Kate stayed for a moment, watching Ritchie, wanting to say something but not knowing what to say. She wanted to ask him about the project Lily had spoken about, about the way he seemed eager to move her away from that line of conversation.
Instead, she heaved a sigh, patted him on the shoulder and followed John. The sooner they sorted this the sooner they could get out of Ritchie's hair. For good, if that was what he really wanted.
_______________
Kate went ahead of John, following the damning trail of crushed beer cans all the way to the mausoleum. The metal door was cold beneath her touch as she stepped inside. She swung her flashlight over the room. A shiver went up her spine, though she wasn't cold. Time felt slower in here than it did a moment before.
She knelt down when she spotted yellow marks on the ground, the symbols circling it having a faint glow to them. John came in behind her. "What did you find, love?"
Her nail scraped against the yellow. It was felt smooth. "I think its wax. Beeswax?" John held out his hand to her. She dropped the wax into his palm and then pointed at one of the symbols. "Do you know what these mean?"
"What are you talking about?" he asked.
Kate rolled her eyes. "The symbols. I know what they all say, but I can't figure out what it does."

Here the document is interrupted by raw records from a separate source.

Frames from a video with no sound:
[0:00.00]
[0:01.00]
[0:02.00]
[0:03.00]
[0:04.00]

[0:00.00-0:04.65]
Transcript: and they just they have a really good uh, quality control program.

John stared at her strangely. He dropped the wax and murmured a spell. "Fold sela levego, hogy igaz legyen reveal, te titok."

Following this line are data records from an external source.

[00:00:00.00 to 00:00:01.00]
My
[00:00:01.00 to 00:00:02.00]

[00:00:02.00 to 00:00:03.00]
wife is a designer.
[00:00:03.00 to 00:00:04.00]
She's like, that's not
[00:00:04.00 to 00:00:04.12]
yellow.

Fold the air down to be reveal, your secret
The symbols on the floor glowed more brightly than before. John looked disturbed at them, but even more so at her. "Kate, how did you see those?"
"I just do. Couldn't you?"
The fact that he stalked off without giving her an answer was all she needed to know.
_______________
"Beeswax candle, hieroglyphics and residual ash. Now, you put those three together, Ritchie, and what do you get?" asked John, the words coming out in quick succession.
He'd been oddly quiet on the way to Ritchie's office, lost in thoughts of the hieroglyphs. Or at least, that was what Kate had assumed. She couldn't stop thinking about the look that he'd shot her; the way the spell had made sense to her without really noticing it. She wanted to talk to him about it, to see if he could think of anything, but something stopped her. The look behind his eyes had been enough to make her doubt that as an option. She needed more evidence that something was happening. Needed more time with the books that she still had from the library.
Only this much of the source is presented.